Explanation: CPU and memory are collected by kubelet natively, but GPU utilization (DCGM_FI_DEV_GPU_UTIL) must be collected by NVIDIA DCGM Exporter, stored in Prometheus, and exposed via the Custom Metrics API by Prometheus Adapter before HPA can consume them. GPU memory held by a process is slow to release, risking OOM during scale-down. GPU node provisioning takes 5 to 10 minutes, far longer than CPU nodes, making proactive scale-out critical.
Q5. Why is P99 latency a more important service quality metric than average latency?
Answer: P99 represents the worst-case response time experienced by 99% of users, while the average hides the poor experience of a tail of users. P99 directly reflects real user dissatisfaction that averages obscure.
Explanation: Even if average latency is 50ms, if 1% of requests take 2000ms, thousands of users per minute receive slow responses at scale. Setting a P99 SLO (e.g., under 200ms) allows teams to detect tail latency issues early.
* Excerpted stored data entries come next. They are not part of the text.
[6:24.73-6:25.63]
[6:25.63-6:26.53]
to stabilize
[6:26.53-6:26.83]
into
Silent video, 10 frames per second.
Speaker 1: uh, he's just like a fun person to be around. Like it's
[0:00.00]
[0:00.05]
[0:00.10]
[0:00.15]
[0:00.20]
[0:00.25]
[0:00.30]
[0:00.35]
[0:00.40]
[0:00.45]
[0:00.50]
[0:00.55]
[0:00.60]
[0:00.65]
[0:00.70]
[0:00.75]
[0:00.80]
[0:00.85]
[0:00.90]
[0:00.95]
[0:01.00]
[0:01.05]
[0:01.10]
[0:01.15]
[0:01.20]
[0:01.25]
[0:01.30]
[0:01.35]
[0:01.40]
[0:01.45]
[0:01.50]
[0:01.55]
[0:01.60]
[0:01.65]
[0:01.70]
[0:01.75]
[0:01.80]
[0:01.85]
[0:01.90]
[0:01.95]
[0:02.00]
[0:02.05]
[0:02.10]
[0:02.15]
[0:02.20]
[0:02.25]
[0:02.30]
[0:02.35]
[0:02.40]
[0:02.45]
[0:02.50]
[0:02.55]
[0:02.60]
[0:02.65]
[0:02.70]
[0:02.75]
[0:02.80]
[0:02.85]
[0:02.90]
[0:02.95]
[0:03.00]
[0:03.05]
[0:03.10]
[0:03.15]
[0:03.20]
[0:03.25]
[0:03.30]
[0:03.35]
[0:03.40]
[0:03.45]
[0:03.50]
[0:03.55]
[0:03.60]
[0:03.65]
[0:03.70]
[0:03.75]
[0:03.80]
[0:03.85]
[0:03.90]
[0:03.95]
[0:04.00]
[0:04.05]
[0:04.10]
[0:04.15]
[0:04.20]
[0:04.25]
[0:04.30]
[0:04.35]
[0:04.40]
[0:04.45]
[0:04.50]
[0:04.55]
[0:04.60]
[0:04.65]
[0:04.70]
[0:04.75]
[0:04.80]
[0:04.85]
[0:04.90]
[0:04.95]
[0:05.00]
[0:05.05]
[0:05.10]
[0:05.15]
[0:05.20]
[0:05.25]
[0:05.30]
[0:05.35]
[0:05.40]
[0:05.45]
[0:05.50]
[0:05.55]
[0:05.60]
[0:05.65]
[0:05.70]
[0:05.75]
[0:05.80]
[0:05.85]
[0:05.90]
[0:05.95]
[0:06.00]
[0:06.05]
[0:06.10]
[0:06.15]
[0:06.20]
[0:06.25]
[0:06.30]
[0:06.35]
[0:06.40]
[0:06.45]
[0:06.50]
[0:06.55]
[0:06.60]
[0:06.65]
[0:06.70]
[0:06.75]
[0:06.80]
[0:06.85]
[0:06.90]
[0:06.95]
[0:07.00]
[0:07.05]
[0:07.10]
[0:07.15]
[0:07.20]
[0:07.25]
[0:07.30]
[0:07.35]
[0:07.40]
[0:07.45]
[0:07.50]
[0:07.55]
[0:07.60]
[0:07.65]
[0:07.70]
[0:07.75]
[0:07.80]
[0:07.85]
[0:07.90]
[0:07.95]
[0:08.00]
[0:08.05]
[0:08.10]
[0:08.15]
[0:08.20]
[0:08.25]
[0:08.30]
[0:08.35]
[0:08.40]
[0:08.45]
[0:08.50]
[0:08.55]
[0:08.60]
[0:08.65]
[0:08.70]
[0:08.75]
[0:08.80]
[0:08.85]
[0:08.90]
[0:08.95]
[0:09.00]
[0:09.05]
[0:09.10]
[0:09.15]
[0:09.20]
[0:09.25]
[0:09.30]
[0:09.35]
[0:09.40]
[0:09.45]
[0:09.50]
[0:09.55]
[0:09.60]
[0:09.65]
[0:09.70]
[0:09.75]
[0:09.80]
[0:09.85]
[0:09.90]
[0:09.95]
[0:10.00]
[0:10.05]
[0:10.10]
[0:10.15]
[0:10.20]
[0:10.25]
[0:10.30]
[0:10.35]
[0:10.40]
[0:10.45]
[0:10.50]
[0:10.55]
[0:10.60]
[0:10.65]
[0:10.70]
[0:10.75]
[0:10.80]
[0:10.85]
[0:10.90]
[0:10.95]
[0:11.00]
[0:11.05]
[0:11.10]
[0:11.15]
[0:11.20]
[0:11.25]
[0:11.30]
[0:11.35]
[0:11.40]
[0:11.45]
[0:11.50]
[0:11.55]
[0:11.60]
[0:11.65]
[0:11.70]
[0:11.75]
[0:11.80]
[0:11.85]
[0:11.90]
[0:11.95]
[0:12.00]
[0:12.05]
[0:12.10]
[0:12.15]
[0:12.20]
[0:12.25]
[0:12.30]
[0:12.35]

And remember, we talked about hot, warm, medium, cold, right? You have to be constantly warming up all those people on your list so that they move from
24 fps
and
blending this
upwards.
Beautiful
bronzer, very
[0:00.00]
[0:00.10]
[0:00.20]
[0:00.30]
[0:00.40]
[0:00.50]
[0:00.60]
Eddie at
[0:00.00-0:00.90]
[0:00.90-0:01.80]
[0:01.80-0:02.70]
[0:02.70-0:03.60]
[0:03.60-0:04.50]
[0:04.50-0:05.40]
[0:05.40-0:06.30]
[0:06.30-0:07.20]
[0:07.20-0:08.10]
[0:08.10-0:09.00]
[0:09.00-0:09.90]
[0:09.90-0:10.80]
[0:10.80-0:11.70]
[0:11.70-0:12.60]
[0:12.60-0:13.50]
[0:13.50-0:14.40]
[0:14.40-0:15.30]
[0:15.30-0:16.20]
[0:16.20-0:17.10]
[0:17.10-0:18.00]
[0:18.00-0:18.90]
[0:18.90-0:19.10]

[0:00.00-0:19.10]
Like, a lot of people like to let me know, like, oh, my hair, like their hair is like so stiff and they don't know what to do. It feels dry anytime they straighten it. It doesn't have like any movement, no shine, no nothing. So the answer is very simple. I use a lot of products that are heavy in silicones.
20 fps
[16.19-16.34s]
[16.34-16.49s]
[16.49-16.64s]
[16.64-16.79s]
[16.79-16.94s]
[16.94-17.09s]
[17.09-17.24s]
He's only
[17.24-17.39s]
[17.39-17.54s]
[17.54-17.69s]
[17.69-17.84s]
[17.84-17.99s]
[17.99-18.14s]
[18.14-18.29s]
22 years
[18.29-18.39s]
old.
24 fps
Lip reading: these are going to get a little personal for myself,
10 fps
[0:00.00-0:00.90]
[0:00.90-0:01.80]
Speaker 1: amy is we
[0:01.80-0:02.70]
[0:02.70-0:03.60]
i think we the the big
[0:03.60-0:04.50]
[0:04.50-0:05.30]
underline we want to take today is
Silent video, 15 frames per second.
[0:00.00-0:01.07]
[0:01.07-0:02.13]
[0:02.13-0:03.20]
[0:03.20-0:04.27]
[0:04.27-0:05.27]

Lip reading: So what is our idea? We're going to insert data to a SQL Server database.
In microservice architectures where services call each other serially, individual P99 values compound, causing "tail latency amplification" that makes monitoring P99 at every layer essential.
Conclusion
AI model serving is far more than wrapping a model in an API endpoint. GPU resource management, request batching, streaming responses, Kubernetes autoscaling, and comprehensive monitoring must all work together for reliable production serving. Apply the patterns in this guide incrementally and measure the impact of each improvement with real traffic.